After the performances, I would drape the sweatshirt back over his shoulders, and he would sit on the edge of the stage to sign programs. Sometimes, older fans would bring photos or memorabilia that they had received in the mail when they were younger and had written to Kukla and Ollie c/o NBC. Many would introduce him to their grandchildren who were the age they themselves had been when they sat before the TV and watched the Kuklapolitan world unfold in their living rooms.


 

One night, a few years after the last show had closed, Burr called me. He said he was moving to Palm Springs, at last, mostly to escape Chicago’s cold, which he endlessly complained about. He’d bought a home there with a swimming pool. His friend, NBC set designer, Jack Hakman, did his interior decorating. I promised that my wife, Mary, and I would gladly come out to visit him as soon as we could. And then he said, in a sentiment that neither his nor my Swedish reserve would normally permit, “We did have some good times, didn’t we?”

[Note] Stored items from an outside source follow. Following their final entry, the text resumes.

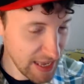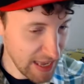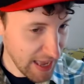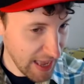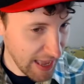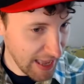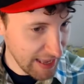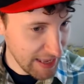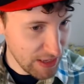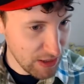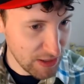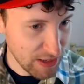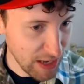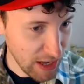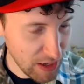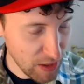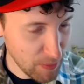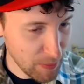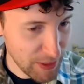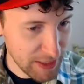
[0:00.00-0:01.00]
a
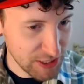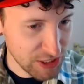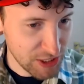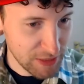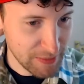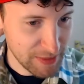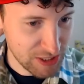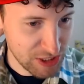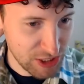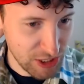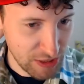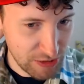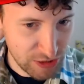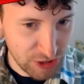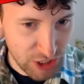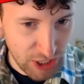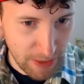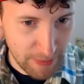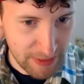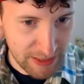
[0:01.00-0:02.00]
colour page image, no
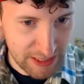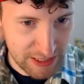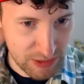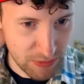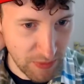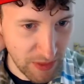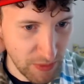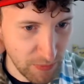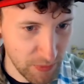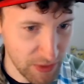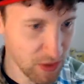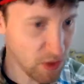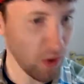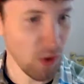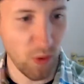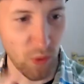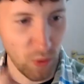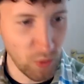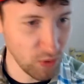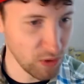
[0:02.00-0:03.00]
Germa this week. We
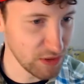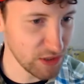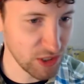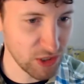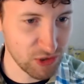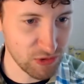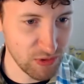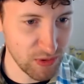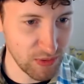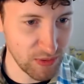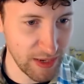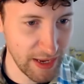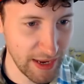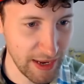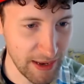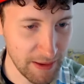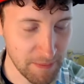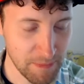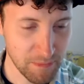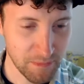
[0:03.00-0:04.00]
got all of the crew
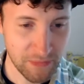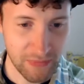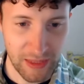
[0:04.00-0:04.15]
there.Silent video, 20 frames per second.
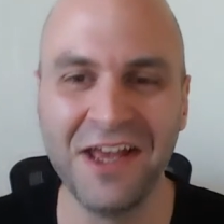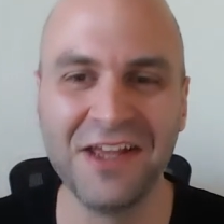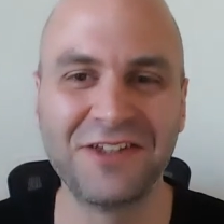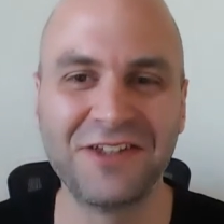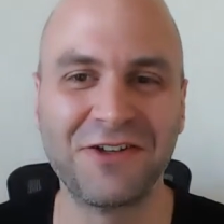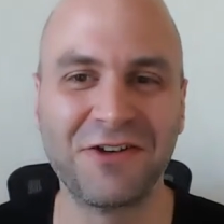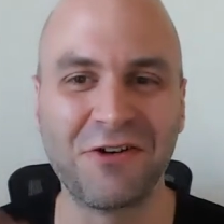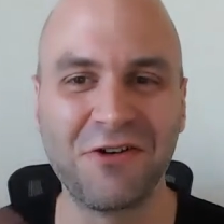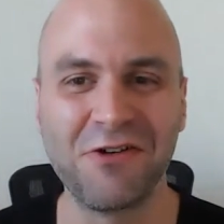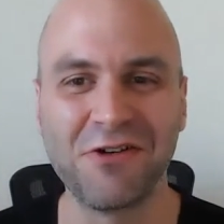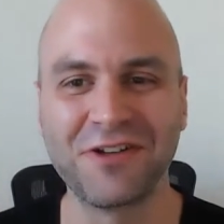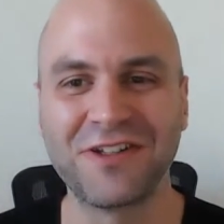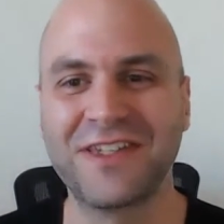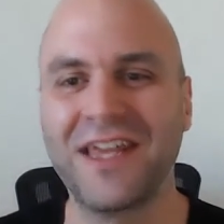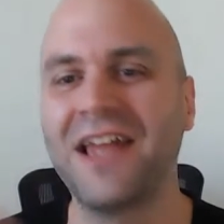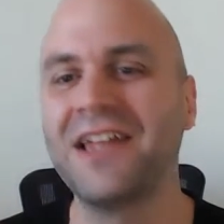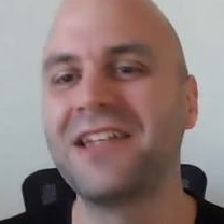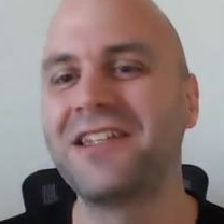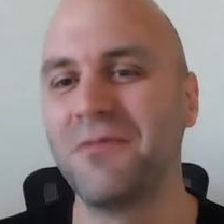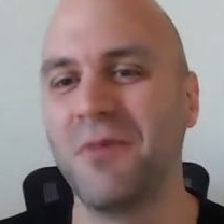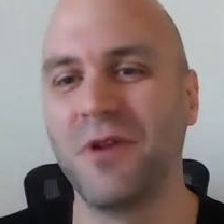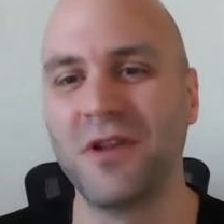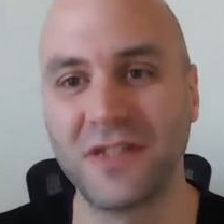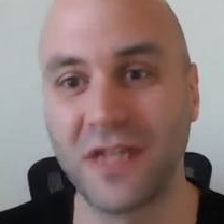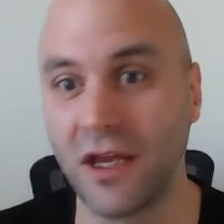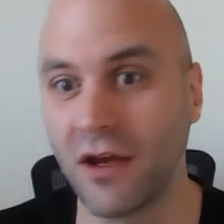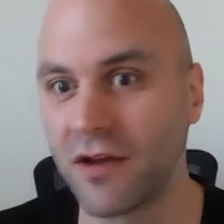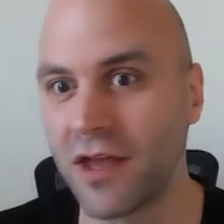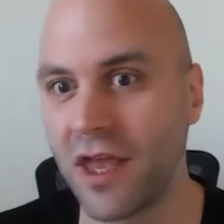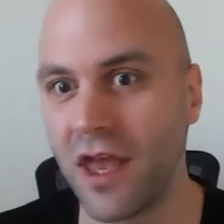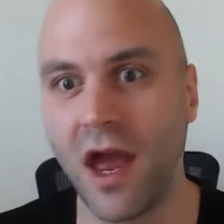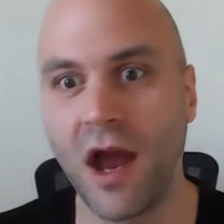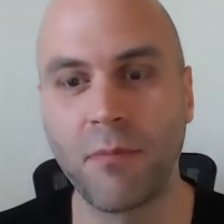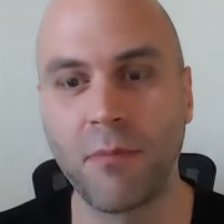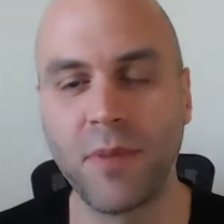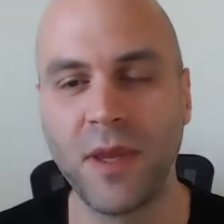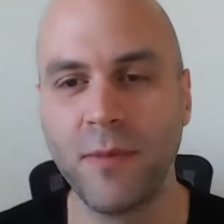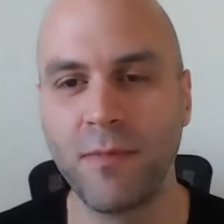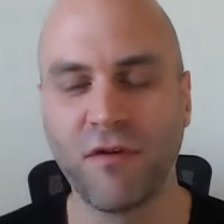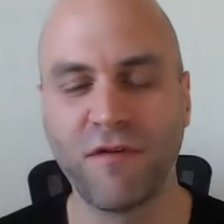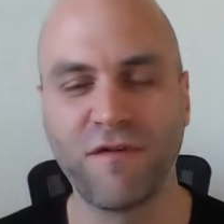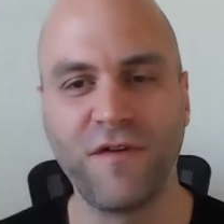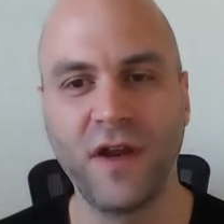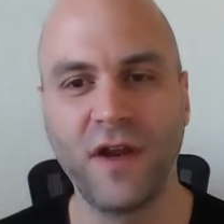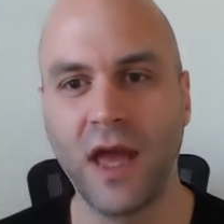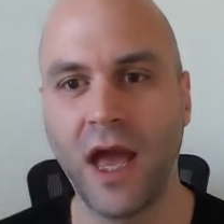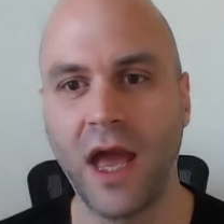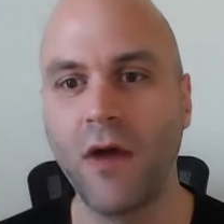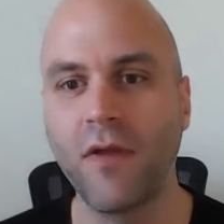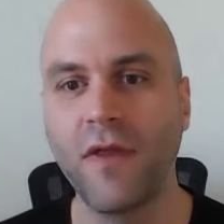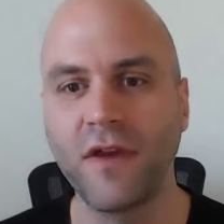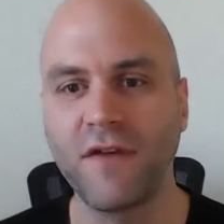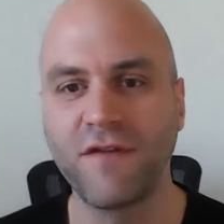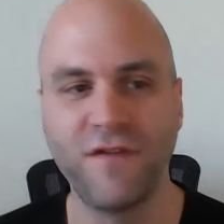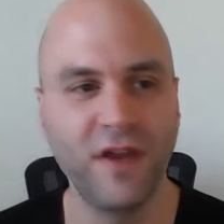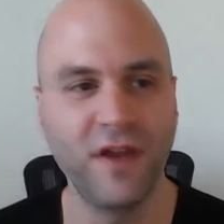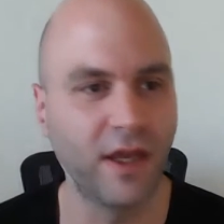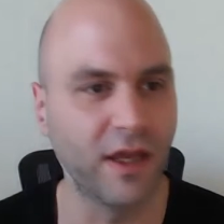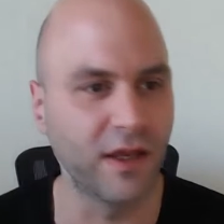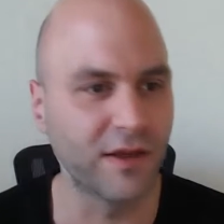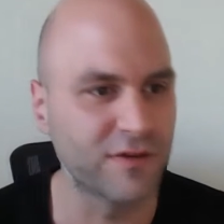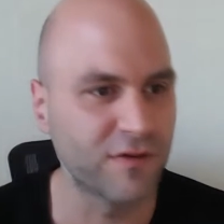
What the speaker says: So Google sentiment, say, okay, how people feel, how they feeling.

It was the last time I talked to him. The obituaries reported that he had died at the age of 68 on December 6, 1985, beside the pool of his Palm Springs home. I always believed that detail did him a disservice. Although it was factually true, it told a lie about who he was and how he had lived. He had not been a Palm Springs man with a pool, he had been a man of the Midwest who cherished simple pleasures––a trip to the hardware store for nothing in particular, putting the garden to bed, breakfast with friends—and he had made all of it the stuff of his art, reflecting our own lives in gentle, intimate improvisations.


He was posthumously inducted into the Television Academy Hall of Fame on March 23, 1986. Jim Henson, who considered Burr a mentor, developed a video for the broadcast that included just about every major Muppet character, plus Shari Lewis with Lamb Chop, and Bil Baird with Charlemagne, singing, “Let’s Sing a Song About Burr.” Fran accepted the award on Burr’s behalf. Although he did not live long enough to accept it himself, we were pleased that he had known about the award. In fact, he had called to tell me the day he found out. I said, “That’s just wonderful, Burr.”


He said, sounding a lot like Ollie, “Well, at last!”